10. Wire the eval triplet (grounding, citation correctness, answer correctness)
    against the fixed eval set and gate at the architecture's thresholds.
11. Add tests for successful completion, critic-rejected-then-revised, tool
    failure, unsafe-action denial, loop/step exhaustion → degradation, and an
    eval-gate failure.
12. Document unresolved architecture gaps as ADR candidates instead of silently
    filling them in.

## Outputs

- CrewAI crew realizing the approved topology and process model.
- Explicit role-to-agent mapping.
- Code-enforced termination gate owned by the critic/verifier role, plus the
  degradation path.
- Tool registry wired to approved tools on permitted agents only.
- Memory/session adapter when required.
- Max-step / step / wall-clock / loop-stall enforcement in crew code.
- Tracing instrumentation for task executions, tool calls, transitions,
  termination.
- Eval-triplet harness wired to the fixed eval set with gating thresholds.
- Tests for success, critic-gated revision, tool failure, unsafe-action denial,
  step exhaustion → degradation, and eval-gate failure.

Output rules:

- The termination authority and budgets are enforced in code, never left to a
  role backstory or task description.
- The role-to-agent mapping is explicit and matches the approved topology 1:1.
- The process model matches the approved topology; no unapproved manager.
- Only approved tools are registered, only on permitted agents.
- The eval triplet is computed and gated, not merely described.
- No provider SDK specifics or credentials are hardcoded.

## Quality checks

- [ ] The workflow maps 1:1 to an approved multi-agent topology in `ai-architecture.md`.
- [ ] The process model (sequential/hierarchical) matches the approved topology; no unapproved manager.
- [ ] Max steps, per-agent step bounds, and the termination authority are enforced in code.
- [ ] The critic/verifier termination gate is a checked condition, not a backstory/task instruction.
- [ ] Only approved tools are registered, only on permitted agents, with per-tool authorization; delegation off unless granted.
- [ ] Loop/stall detection terminates into the degradation path.
- [ ] Memory/session policy (retention, scoping, redaction) is implemented as specified.
- [ ] Traces include every task execution, tool call, role transition, termination cause, and correlation id.
- [ ] The eval triplet (grounding, citation correctness, answer correctness) is wired to the fixed eval set and gated at thresholds.
- [ ] Tests cover success, critic-gated revision, tool failure, unsafe-action denial, step exhaustion → degradation, and eval-gate failure.
- [ ] Any missing topology, process, tool, authorization, budget, degradation, or eval decision is documented as an ADR candidate.

## References

- Upstream: [`architecture/ai-native-engineering`](../../../../architecture/ai-native-engineering/SKILL.md) — multi-agent topology, process model, control flow, tool surface, stop conditions, eval plan.
- Related architecture: [`architecture/security`](../../../../architecture/security/SKILL.md) (tool authorization, injection posture), [`architecture/operations`](../../../../architecture/operations/SKILL.md) (loop-safety, runbook handoff for agent incidents).
- Cross-framework siblings: [`autogen-multi-agent-workflow`](../../autogen/autogen-multi-agent-workflow/SKILL.md) (same archetype, AutoGen mechanics), [`langchain-agent-runtime`](../../langchain/langchain-agent-runtime/SKILL.md) (single-agent baseline this builds beyond).

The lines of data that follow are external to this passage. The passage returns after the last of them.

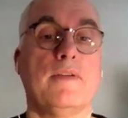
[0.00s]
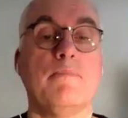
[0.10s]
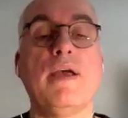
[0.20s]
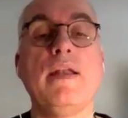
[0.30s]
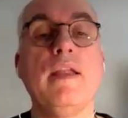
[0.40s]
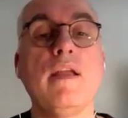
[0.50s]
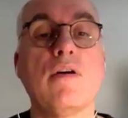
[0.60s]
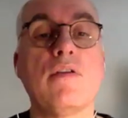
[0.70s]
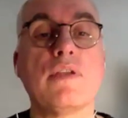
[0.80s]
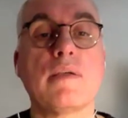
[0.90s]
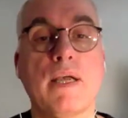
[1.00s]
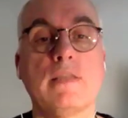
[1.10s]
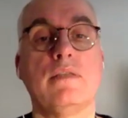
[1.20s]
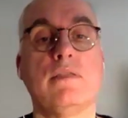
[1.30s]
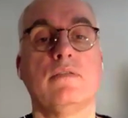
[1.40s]
depending on the
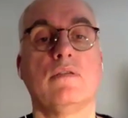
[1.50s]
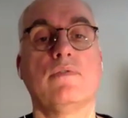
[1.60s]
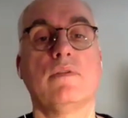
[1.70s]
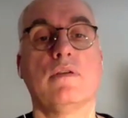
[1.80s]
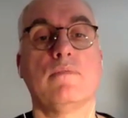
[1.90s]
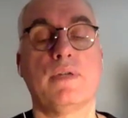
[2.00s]
capacities of the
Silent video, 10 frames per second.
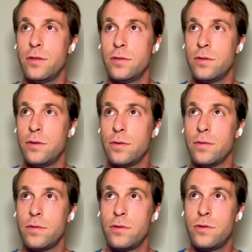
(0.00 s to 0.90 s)
to
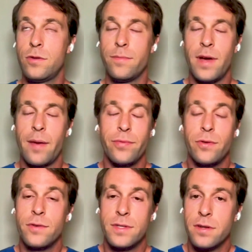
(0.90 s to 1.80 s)
to
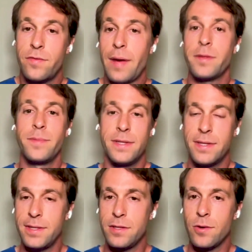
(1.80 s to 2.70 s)
abuse the wrapped
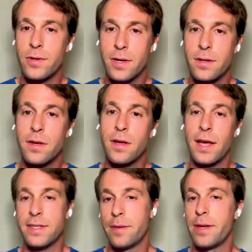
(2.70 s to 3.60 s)
BTC token, as
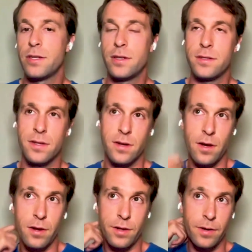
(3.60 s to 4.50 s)
I mentioned uh,
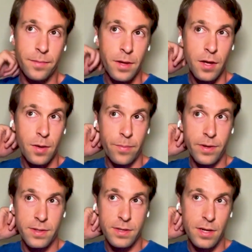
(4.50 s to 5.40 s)
earlier. But
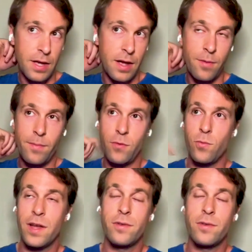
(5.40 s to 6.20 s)
uh, what I was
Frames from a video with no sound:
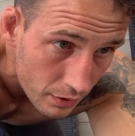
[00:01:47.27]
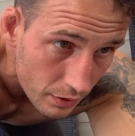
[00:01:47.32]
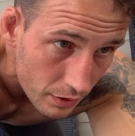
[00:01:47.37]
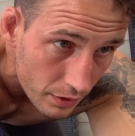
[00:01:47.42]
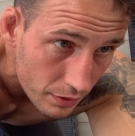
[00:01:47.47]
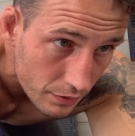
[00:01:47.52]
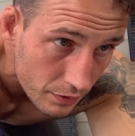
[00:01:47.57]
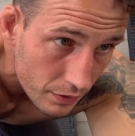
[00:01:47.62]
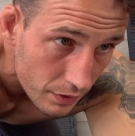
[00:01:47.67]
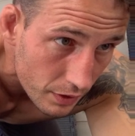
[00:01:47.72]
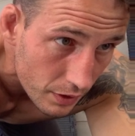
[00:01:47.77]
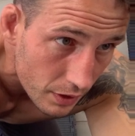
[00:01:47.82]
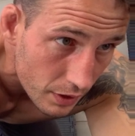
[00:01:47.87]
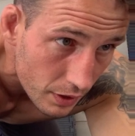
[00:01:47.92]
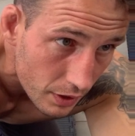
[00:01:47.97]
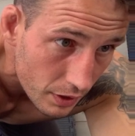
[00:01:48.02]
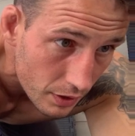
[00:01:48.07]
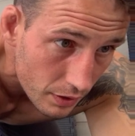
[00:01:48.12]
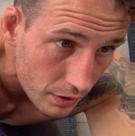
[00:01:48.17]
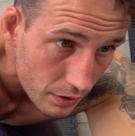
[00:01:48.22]
Let's get,
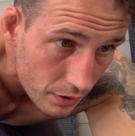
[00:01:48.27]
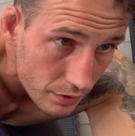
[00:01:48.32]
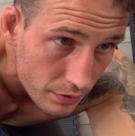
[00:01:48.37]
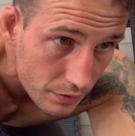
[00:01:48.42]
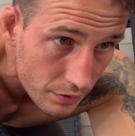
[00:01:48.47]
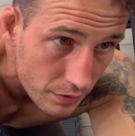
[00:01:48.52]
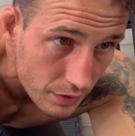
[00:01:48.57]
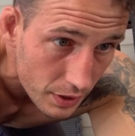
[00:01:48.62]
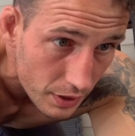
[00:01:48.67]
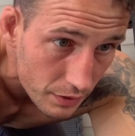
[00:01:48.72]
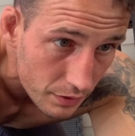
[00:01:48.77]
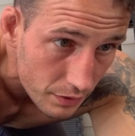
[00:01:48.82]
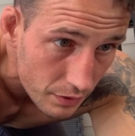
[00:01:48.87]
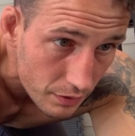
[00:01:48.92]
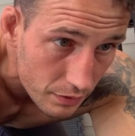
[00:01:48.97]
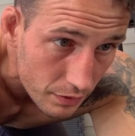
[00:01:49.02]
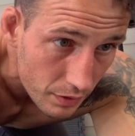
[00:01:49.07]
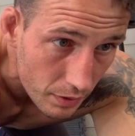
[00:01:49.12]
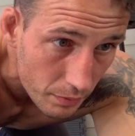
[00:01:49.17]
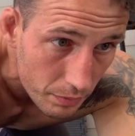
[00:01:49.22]
let's just get
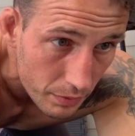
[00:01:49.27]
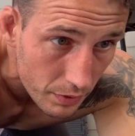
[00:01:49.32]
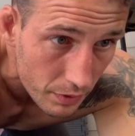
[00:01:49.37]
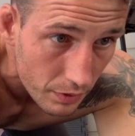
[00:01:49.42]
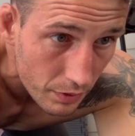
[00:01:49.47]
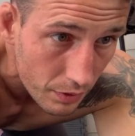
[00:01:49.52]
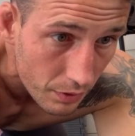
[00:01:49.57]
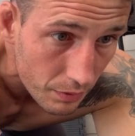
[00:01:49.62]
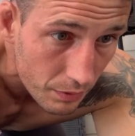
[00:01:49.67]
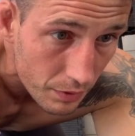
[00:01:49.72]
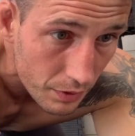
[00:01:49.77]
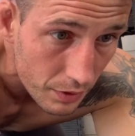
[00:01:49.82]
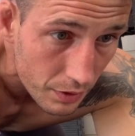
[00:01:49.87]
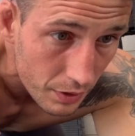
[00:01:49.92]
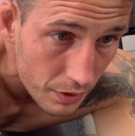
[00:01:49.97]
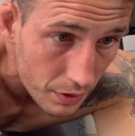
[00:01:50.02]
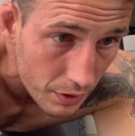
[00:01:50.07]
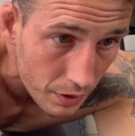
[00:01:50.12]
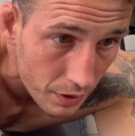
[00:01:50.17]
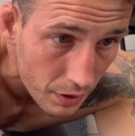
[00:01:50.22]
this up and
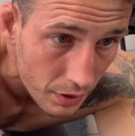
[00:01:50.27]
going.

Sibling crewai skills are listed in the [crewai stack README](../README.md).
- Related implementation skills: [`crewai-task-and-tool-design`](../crewai-task-and-tool-design/SKILL.md) (task/tool surface this workflow consumes), [`anthropic-evals-and-observability`](../../anthropic/anthropic-evals-and-observability/SKILL.md) (regression gates for the eval triplet).
- Standards: [`api-standards`](../../../../../standards/api-standards/README.md), [`security-standards`](../../../../../standards/security-standards/README.md), [`observability-standards`](../../../../../standards/observability-standards/README.md), [`deployment-standards`](../../../../../standards/deployment-standards/README.md), [`naming-conventions`](../../../../../standards/naming-conventions/README.md).